| HN Mirror

Y	Hacker News new \| ask \| show \| jobs


	by strin 1953 days ago
	lol they didn’t open source the model weights

5 comments

buildbot 1953 days ago

If I did the math right it would be 3.12TB of weights, maybe they are trying to upload it to gdrive still. (/s, probably)

link

schoen 1953 days ago

They released more data than that for their Google Books n-grams datasets:

https://storage.googleapis.com/books/ngrams/books/datasetsv3...

(I don't remember exactly how much it is, but I remember that the old version was already in the terabytes.)

link

lifthrasiir 1953 days ago

Another example of Google giving much data away is 50 trillion digits of pi [1], which contains about 42 TB of data (decimal and hexadecimal combined).

[1] https://storage.googleapis.com/pi50t/index.html

link

dheera 1953 days ago

The Waymo open dataset is about 1TB. I don't think releasing a 3TB dataset would present a technical challenge for Google.

link

londons_explore 1953 days ago

Even a 3PB model would be very doable for Google...

link

pradn 1953 days ago

The daily upload quota for a user is ~750 GB. It'll take a few days to upload that much data to Google Drive!

link

dekhn 1953 days ago

Google Cloud Storage. The files could be dumped as tfrecord in a bucket with "requester pays". So anybody could reproduce it using the open source code, by paying for the costs incurred to move the data from GCS to the training nodes.

link

shepherdjerred 1953 days ago

Weights are just numbers (probably floats?), right?

This model has 3.12TB of floats??? That's insane. How do you load that into memory for inferencing?

link

exikyut 1953 days ago

Use x1e.32xlarge on AWS with 3TB of RAM. Just $12,742/mo - https://calculator.aws/#/estimate?id=7428fa81192c57087ac8cdf...

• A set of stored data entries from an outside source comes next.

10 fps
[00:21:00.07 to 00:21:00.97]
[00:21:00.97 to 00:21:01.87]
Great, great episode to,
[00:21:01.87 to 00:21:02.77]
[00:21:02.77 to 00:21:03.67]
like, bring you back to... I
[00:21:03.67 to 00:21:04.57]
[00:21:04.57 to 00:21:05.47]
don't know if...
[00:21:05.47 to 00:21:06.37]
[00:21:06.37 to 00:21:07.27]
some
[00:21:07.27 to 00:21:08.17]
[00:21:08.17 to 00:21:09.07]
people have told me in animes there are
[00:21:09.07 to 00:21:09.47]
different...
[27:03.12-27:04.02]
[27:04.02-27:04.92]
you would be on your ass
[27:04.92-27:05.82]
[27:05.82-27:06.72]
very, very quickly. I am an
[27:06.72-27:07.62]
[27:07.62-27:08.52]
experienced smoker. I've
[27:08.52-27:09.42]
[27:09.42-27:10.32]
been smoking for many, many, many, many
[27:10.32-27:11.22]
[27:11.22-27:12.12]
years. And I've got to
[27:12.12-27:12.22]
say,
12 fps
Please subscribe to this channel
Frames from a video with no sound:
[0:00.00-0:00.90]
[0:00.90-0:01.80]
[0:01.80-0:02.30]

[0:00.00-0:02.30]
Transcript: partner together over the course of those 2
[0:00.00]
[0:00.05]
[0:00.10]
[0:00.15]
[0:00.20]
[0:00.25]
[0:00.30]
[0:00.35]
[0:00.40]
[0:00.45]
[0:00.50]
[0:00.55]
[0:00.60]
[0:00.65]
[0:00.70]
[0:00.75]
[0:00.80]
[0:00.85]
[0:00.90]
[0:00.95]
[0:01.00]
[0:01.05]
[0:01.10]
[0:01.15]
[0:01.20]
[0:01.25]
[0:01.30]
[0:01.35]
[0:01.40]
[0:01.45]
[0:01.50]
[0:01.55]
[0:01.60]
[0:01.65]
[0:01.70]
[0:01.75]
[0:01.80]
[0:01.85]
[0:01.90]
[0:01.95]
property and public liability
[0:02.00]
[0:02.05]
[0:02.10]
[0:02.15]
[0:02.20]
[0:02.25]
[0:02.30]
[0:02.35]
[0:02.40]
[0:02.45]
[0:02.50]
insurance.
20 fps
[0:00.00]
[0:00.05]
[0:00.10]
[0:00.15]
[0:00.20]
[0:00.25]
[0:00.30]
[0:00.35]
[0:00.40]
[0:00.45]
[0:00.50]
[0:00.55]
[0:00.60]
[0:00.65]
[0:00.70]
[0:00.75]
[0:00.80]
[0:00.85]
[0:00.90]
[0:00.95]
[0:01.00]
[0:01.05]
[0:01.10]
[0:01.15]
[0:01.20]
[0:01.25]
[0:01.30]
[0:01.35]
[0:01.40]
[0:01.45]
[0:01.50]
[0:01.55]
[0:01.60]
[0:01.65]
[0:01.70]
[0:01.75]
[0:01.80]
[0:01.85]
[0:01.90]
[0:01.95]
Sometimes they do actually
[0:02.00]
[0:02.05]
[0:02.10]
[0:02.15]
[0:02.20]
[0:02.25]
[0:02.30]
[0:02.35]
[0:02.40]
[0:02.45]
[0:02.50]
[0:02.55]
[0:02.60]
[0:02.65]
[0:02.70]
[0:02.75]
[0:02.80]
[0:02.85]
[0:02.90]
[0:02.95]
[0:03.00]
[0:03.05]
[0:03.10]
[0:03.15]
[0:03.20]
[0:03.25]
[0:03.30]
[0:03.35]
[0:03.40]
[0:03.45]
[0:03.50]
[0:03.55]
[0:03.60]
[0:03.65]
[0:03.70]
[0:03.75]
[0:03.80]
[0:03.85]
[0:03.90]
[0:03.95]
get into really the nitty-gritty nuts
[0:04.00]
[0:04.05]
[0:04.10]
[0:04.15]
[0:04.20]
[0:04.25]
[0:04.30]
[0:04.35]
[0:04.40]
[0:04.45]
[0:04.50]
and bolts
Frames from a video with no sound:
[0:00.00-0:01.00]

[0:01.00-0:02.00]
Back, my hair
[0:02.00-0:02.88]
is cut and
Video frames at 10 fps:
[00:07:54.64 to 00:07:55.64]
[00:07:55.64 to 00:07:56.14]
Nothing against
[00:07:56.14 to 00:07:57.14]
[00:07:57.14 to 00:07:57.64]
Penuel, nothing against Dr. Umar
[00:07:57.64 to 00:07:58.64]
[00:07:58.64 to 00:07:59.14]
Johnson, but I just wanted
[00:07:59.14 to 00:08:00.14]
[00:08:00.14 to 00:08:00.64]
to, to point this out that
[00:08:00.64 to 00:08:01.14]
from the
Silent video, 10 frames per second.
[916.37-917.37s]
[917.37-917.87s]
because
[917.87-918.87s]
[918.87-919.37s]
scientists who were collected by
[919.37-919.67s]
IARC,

Alternatively order something like the HP Z8 with 3TB RAM configured, which is only $75k - https://zworkstations.com/configurations/2040422/

It's interesting. It would take ~six years for the Z8 to break even compared to AWS, but traffic into and out of the machine would be $0, and I don't think you're running directly on the metal with AWS, so performance would probably be a bit higher. And then there's storage - I configured, uhh, 120TB of a mixture of SSDs and HDDs. I'm not even going to try and ask AWS for a comparible quote there.

I may or may not have added dual Xeon Platinum 8280s to the Z8 as well. :P

link

tjbiddle 1953 days ago

When you're spending that kind of money on a machine, there's no way you're paying retail price. Sales reps would give you a significant discount.

Also - think you meant 6 months, not 6 years anyhow :)

link

exikyut 1953 days ago

Interesting. I'm very curious... 20%? 35%?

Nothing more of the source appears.